Gitbook-style glossary in blogdown - blogdown

I am trying to add the glossary function of legacy gitbook to blogdown with Hugo. In gitbook, this feature automatically generated an <a> tag for terms listed in a separate glossary.md file. The glossary file is structured as:
## Term 1
Definition 1
## Term 2
Definition 2
A working example (in legacy gitbook) can be seen here.
I cannot find a way to do this in Hugo, but think I should be able to with blogdown. Could I use a build.R script to call a separate function to conduct a find & replace on the .rmd files, replacing each instance of a string Term X with a <span title="Definition X">Term X</span>?
The envisaged workflow would be something like:
Copy content directory, so original content dir remains unchanged
Find & replace terms (from terms in glossary document, to text in content directory)
Call blogdown to build HTML
Blogdown calls Hugo to render site
Is this a reasonable approach/is there a better way?

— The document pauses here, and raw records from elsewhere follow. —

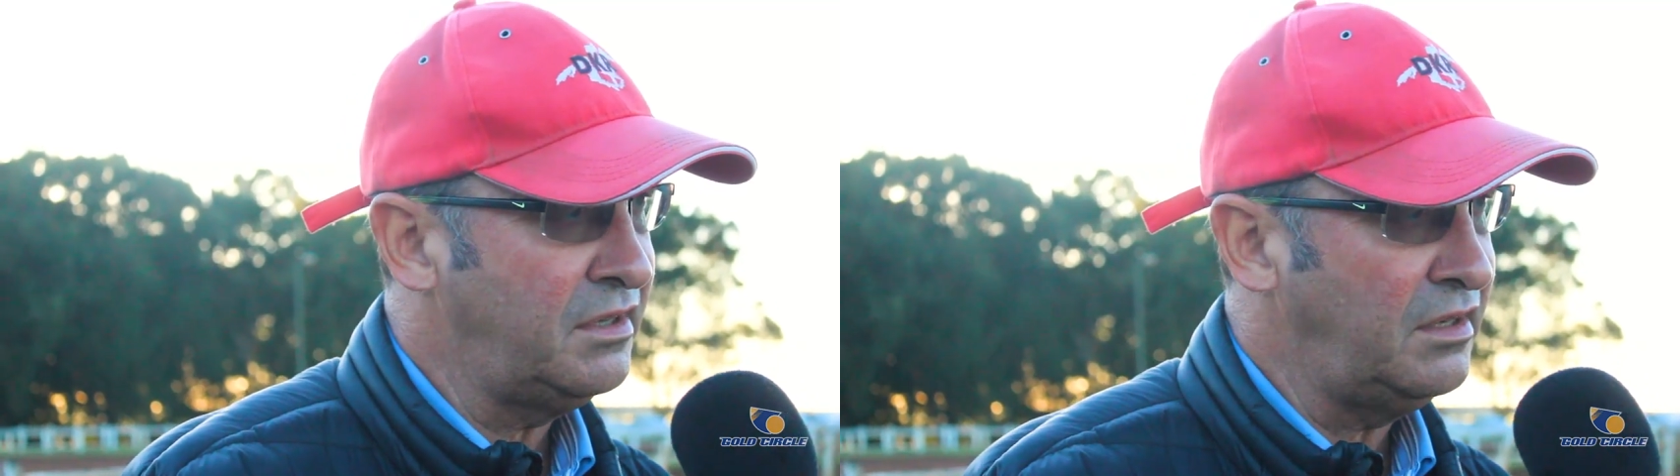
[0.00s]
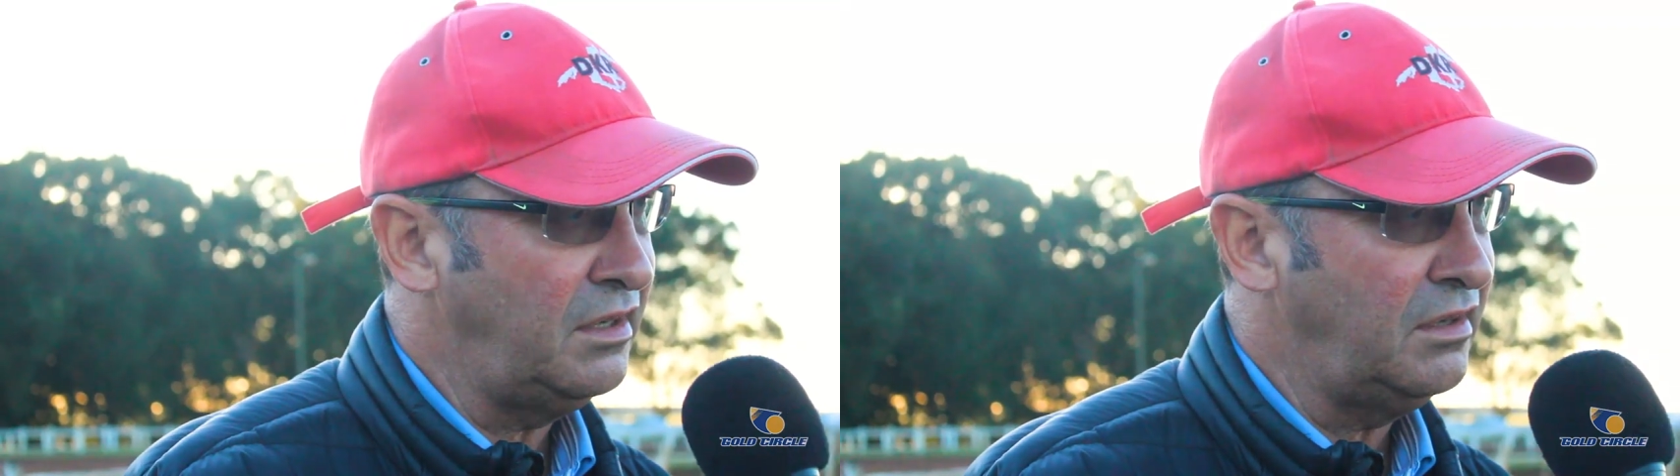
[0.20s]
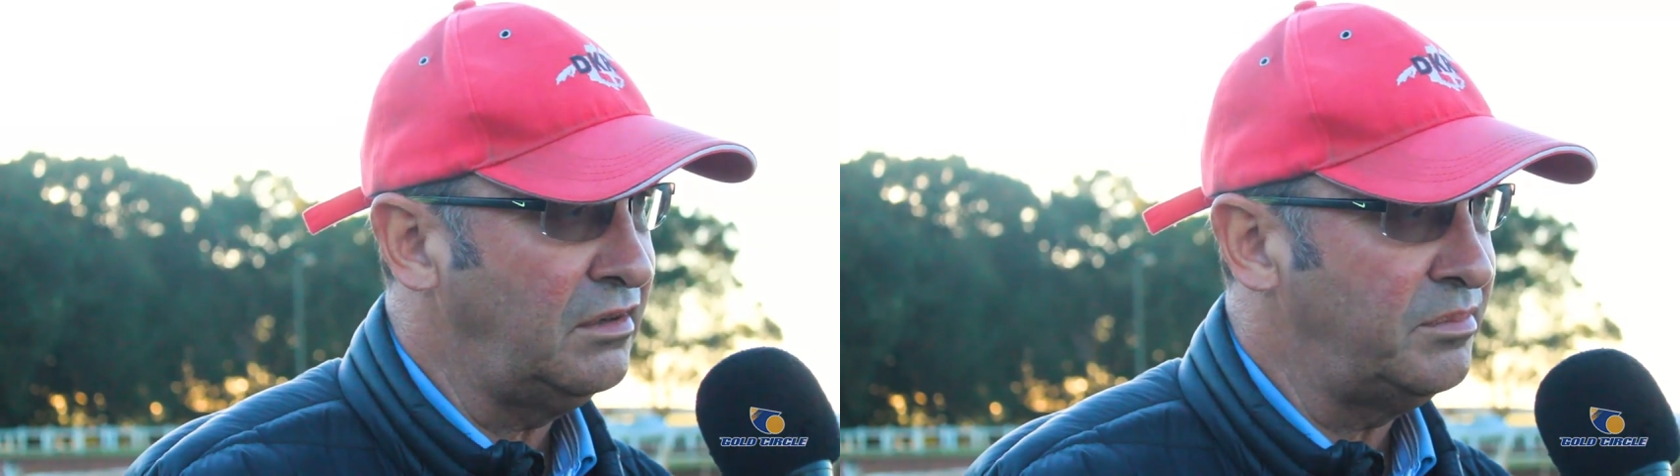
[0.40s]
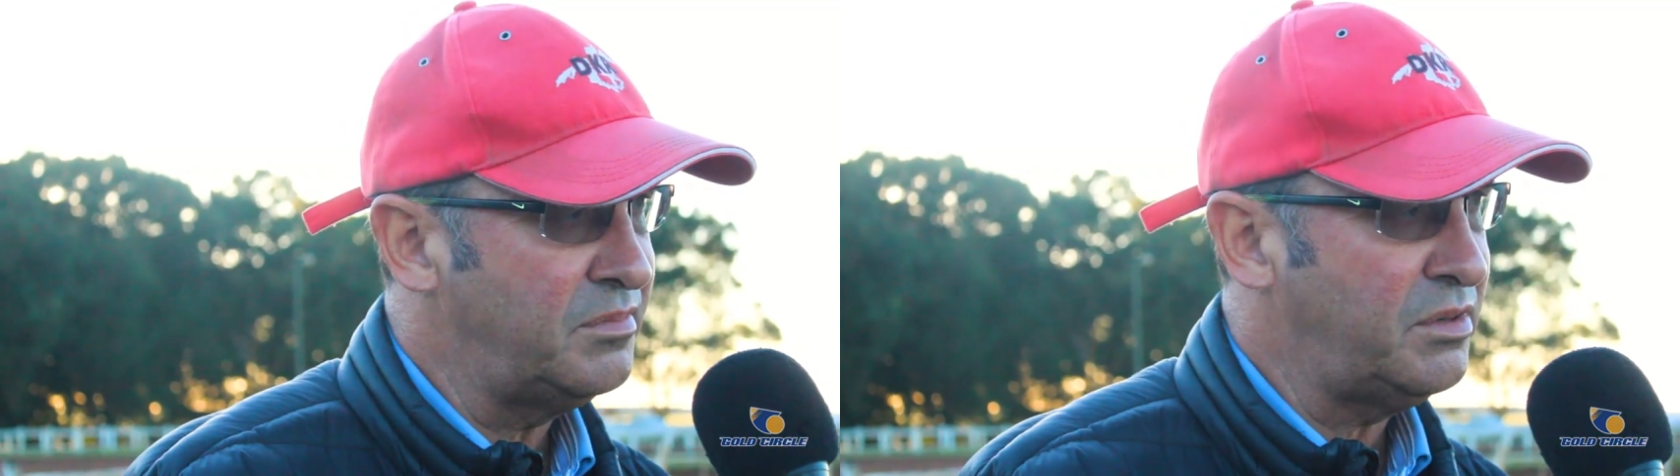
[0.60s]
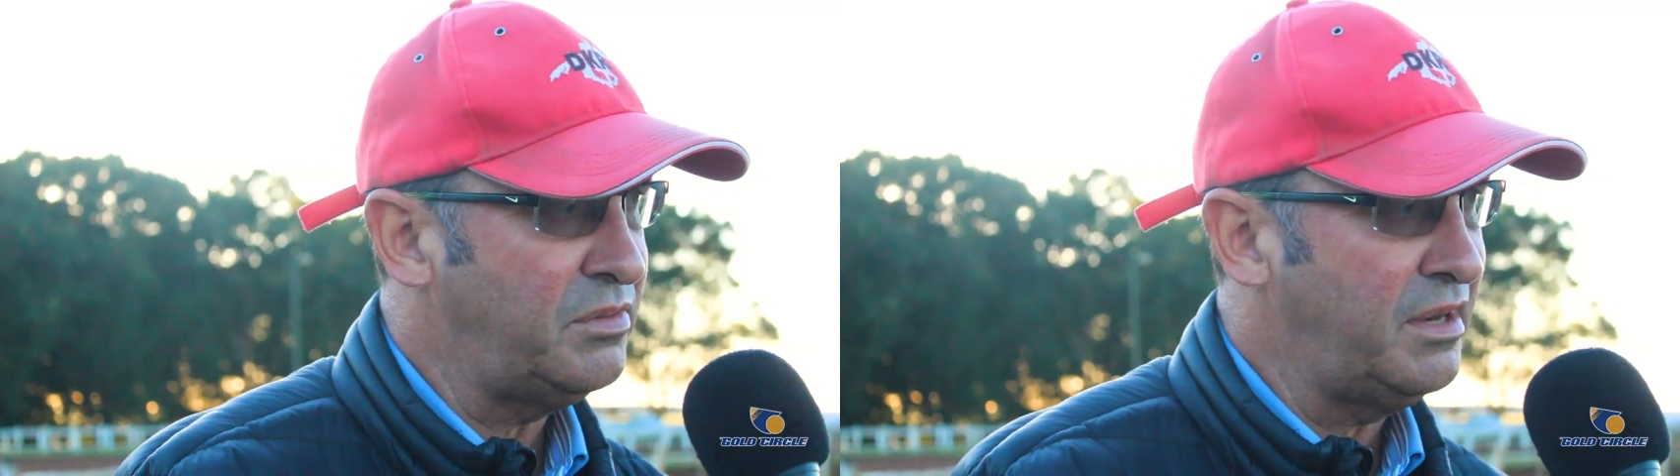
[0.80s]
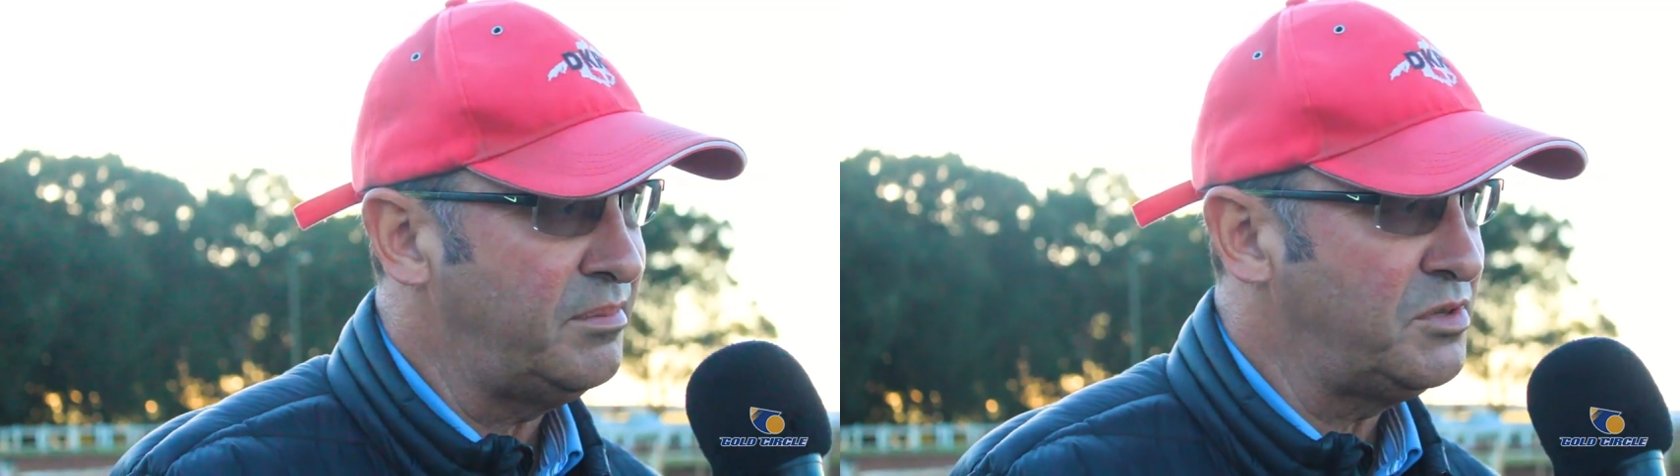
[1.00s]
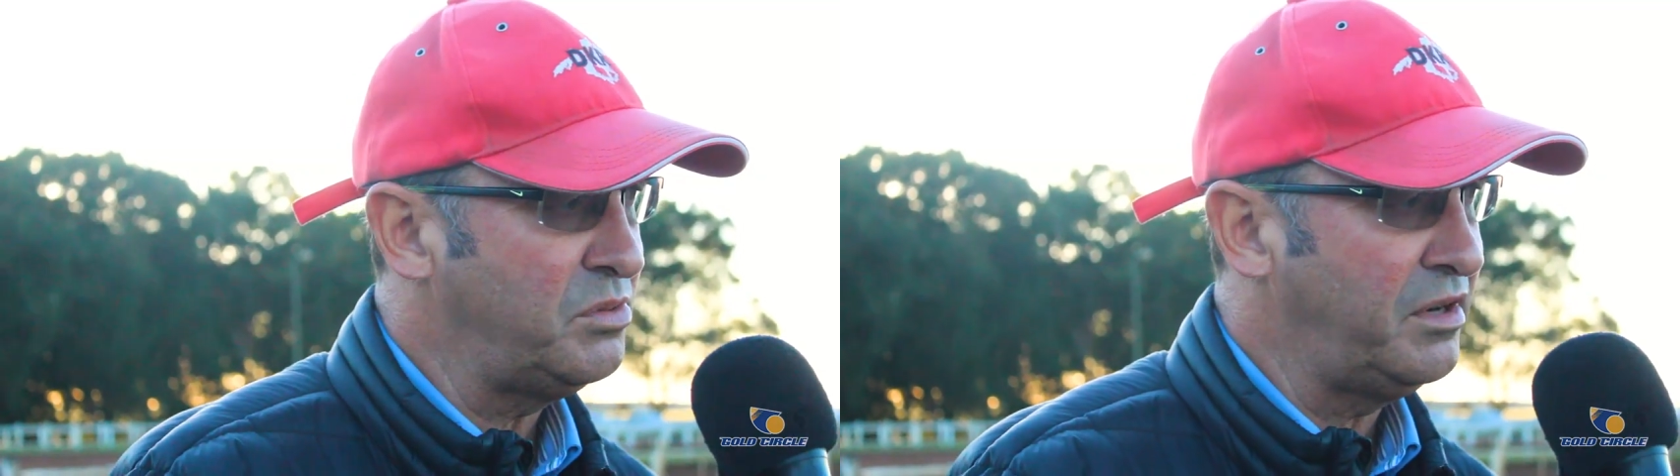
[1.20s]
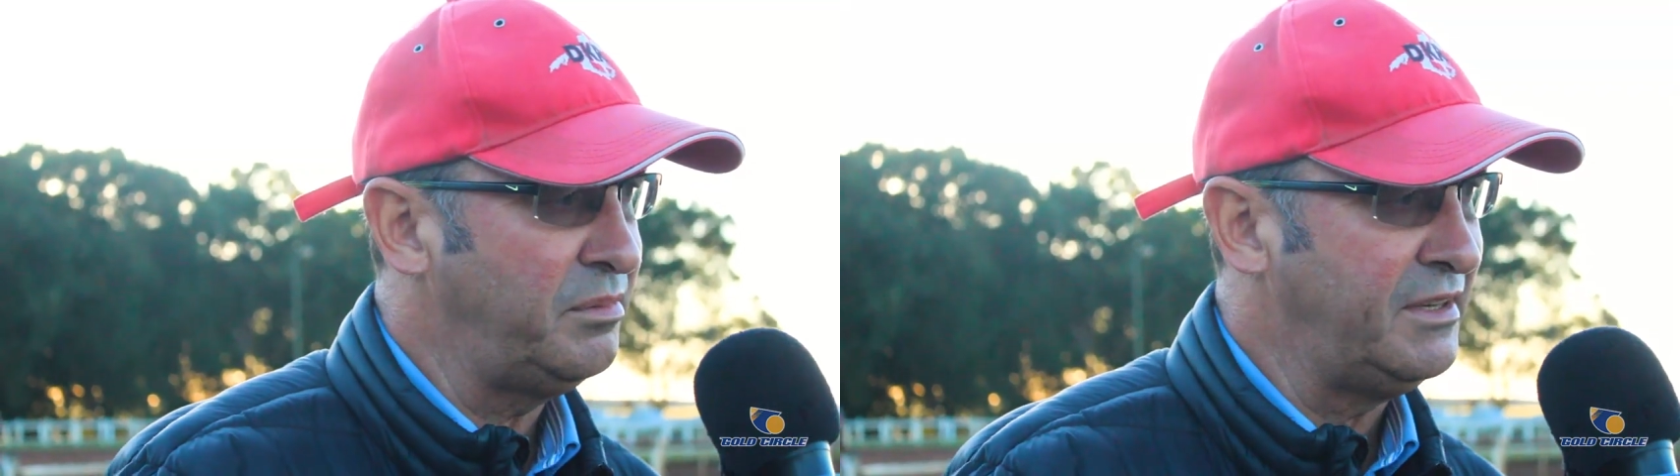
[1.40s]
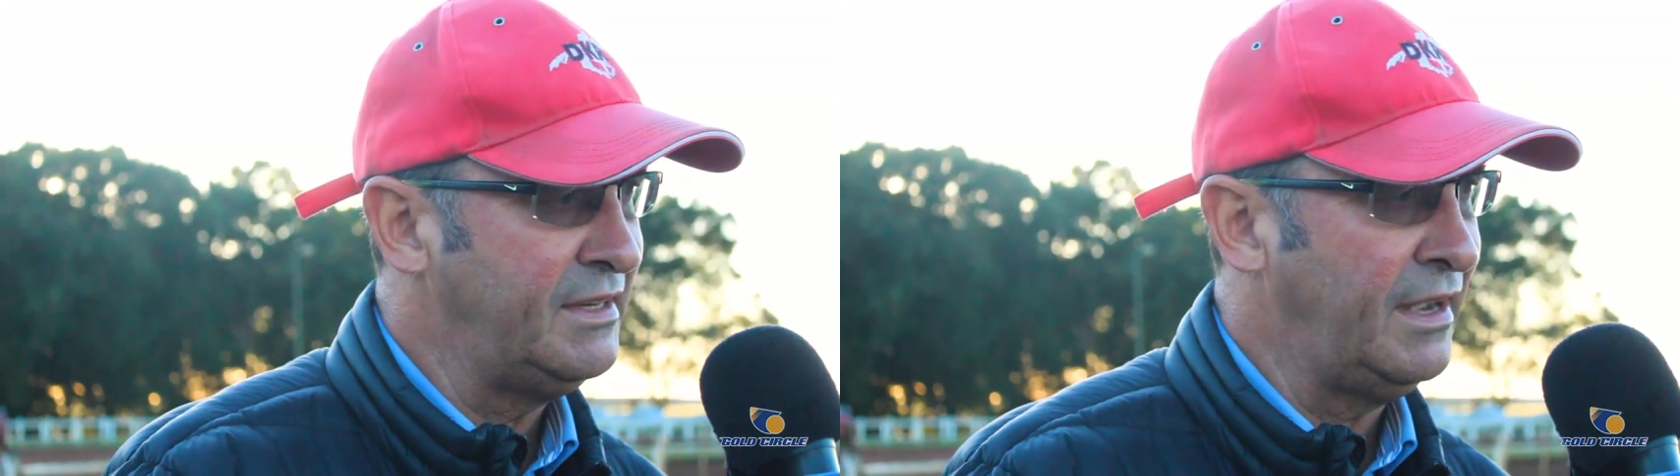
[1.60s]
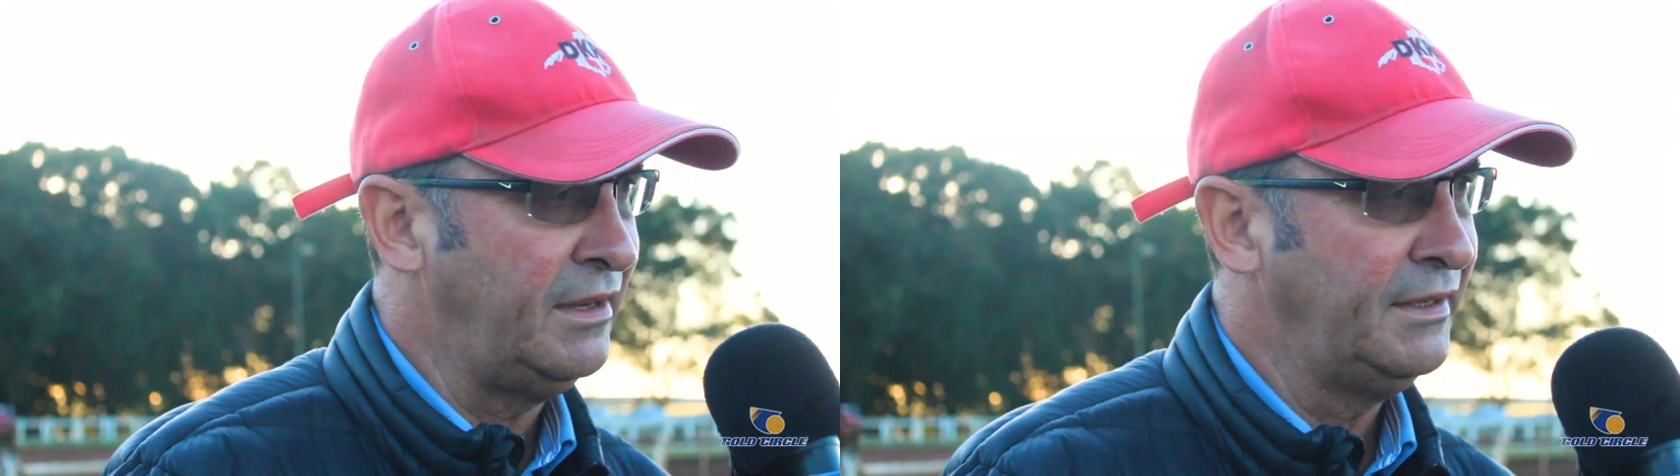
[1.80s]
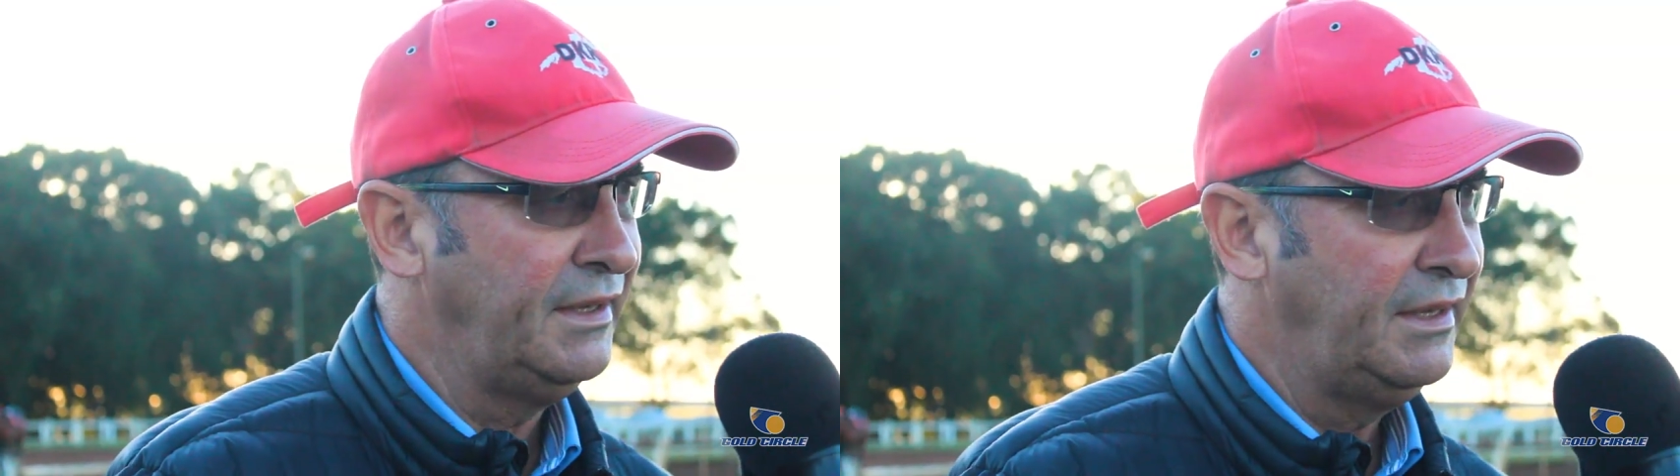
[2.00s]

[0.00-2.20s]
in Durban, so the numbers were a little bit down.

I have worked it out. My reading suggests that using lapply or others in the apply family are more computationally efficient in R but I cracked the nut with for loops earlier.
In the build.R script:
#Ensure working directory is the site root
library(R.utils)
library(xfun)
#Move everything to a safe space
copyDirectory(from="content", to="working", recursive=TRUE)
#Draws the glossary from a separate .md file, and separates it out into terms and definitions
glossary <- lapply(strsplit(readLines(con = "content/glossary.md", warn = FALSE), "## |##"), function(x){x[!x ==""]})
glossary <- glossary[lapply(glossary, length)>0] #Tidy up
terms <- glossary[seq_along(glossary) %% 2 > 0] #Separates the terms
defs <- glossary[seq_along(glossary) %% 2 == 0] #And the defs. terms[1] corresponds to defs[1].
#Get files for site
files <- list.files(path="working", pattern = "*.md|*.rmd|*.rmarkdown", recursive = TRUE)
#Replacing bit
setwd("working")
for (file in seq_along(files)) {
for (term in seq_along(terms)) {
gsub_file(files[file], sprintf("%s", terms[term]), sprintf("<span title=\"%s\" class=\"glossary\">%s</span>", defs[term], terms[term]), fixed = TRUE)
}
}
setwd("..")
#Build the site from the new glossaried markdown
blogdown::build_dir('working')

Related

How to open and read a .gz file in Nim (preferably line by line)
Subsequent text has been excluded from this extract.